YOUR INSTRUCTIONS →
Pictures are to be omitted, and every entry below is to be restated exactly.

Stored data entries →
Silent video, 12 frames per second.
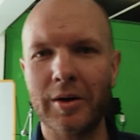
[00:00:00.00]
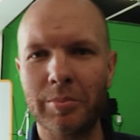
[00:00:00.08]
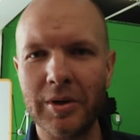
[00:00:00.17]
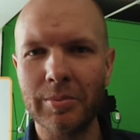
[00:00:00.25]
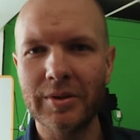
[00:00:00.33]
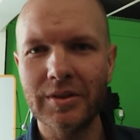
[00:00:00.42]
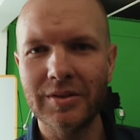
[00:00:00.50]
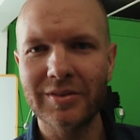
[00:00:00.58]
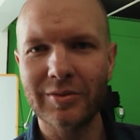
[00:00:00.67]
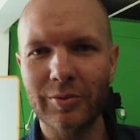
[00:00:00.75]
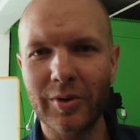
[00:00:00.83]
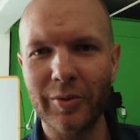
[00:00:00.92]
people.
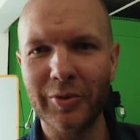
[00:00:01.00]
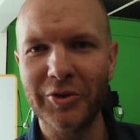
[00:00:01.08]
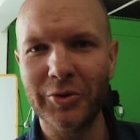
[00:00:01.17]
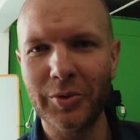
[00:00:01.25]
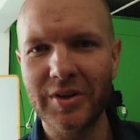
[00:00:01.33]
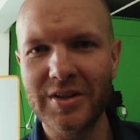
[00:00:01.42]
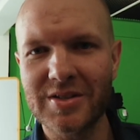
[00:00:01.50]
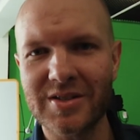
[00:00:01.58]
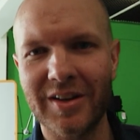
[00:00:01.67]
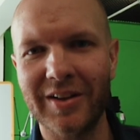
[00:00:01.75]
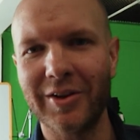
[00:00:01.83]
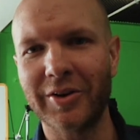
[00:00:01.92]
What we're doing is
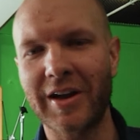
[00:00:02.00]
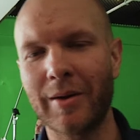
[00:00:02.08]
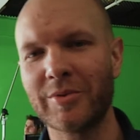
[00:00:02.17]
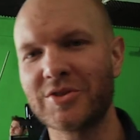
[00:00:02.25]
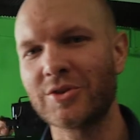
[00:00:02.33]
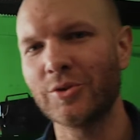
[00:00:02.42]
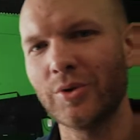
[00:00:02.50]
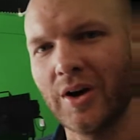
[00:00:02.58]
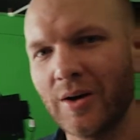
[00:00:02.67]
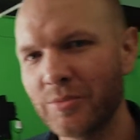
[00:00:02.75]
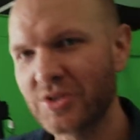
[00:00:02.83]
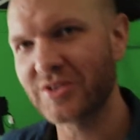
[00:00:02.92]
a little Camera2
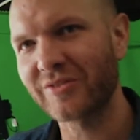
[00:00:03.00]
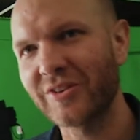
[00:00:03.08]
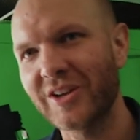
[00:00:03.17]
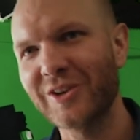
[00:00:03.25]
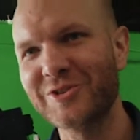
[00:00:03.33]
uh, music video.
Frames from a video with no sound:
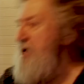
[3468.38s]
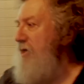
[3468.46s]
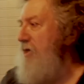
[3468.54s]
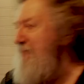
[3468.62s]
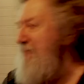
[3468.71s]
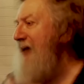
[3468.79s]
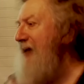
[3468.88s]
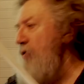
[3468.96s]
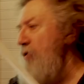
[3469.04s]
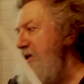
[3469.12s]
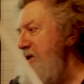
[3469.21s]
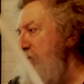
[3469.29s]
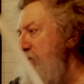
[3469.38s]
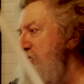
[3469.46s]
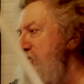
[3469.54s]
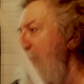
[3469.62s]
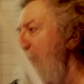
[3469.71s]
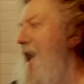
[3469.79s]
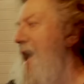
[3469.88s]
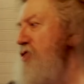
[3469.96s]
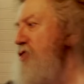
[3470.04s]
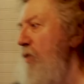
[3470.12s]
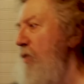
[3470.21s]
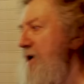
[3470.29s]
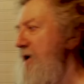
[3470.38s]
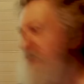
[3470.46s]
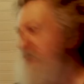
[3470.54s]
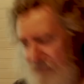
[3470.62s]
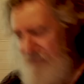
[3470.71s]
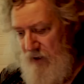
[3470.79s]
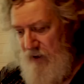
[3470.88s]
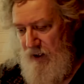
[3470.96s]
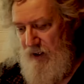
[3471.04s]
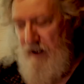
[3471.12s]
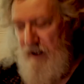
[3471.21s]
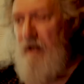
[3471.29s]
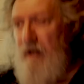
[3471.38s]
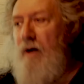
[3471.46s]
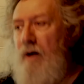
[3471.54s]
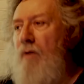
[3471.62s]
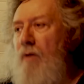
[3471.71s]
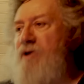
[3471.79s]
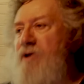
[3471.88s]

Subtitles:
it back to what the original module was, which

ANSWER SPACE →
Silent video, 12 frames per second.
[00:00:00.00]
[00:00:00.08]
[00:00:00.17]
[00:00:00.25]
[00:00:00.33]
[00:00:00.42]
[00:00:00.50]
[00:00:00.58]
[00:00:00.67]
[00:00:00.75]
[00:00:00.83]
[00:00:00.92]
people.
[00:00:01.00]
[00:00:01.08]
[00:00:01.17]
[00:00:01.25]
[00:00:01.33]
[00:00:01.42]
[00:00:01.50]
[00:00:01.58]
[00:00:01.67]
[00:00:01.75]
[00:00:01.83]
[00:00:01.92]
What we're doing is
[00:00:02.00]
[00:00:02.08]
[00:00:02.17]
[00:00:02.25]
[00:00:02.33]
[00:00:02.42]
[00:00:02.50]
[00:00:02.58]
[00:00:02.67]
[00:00:02.75]
[00:00:02.83]
[00:00:02.92]
a little Camera2
[00:00:03.00]
[00:00:03.08]
[00:00:03.17]
[00:00:03.25]
[00:00:03.33]
uh, music video.
Frames from a video with no sound:
[3468.38s]
[3468.46s]
[3468.54s]
[3468.62s]
[3468.71s]
[3468.79s]
[3468.88s]
[3468.96s]
[3469.04s]
[3469.12s]
[3469.21s]
[3469.29s]
[3469.38s]
[3469.46s]
[3469.54s]
[3469.62s]
[3469.71s]
[3469.79s]
[3469.88s]
[3469.96s]
[3470.04s]
[3470.12s]
[3470.21s]
[3470.29s]
[3470.38s]
[3470.46s]
[3470.54s]
[3470.62s]
[3470.71s]
[3470.79s]
[3470.88s]
[3470.96s]
[3471.04s]
[3471.12s]
[3471.21s]
[3471.29s]
[3471.38s]
[3471.46s]
[3471.54s]
[3471.62s]
[3471.71s]
[3471.79s]
[3471.88s]

Subtitles:
it back to what the original module was, which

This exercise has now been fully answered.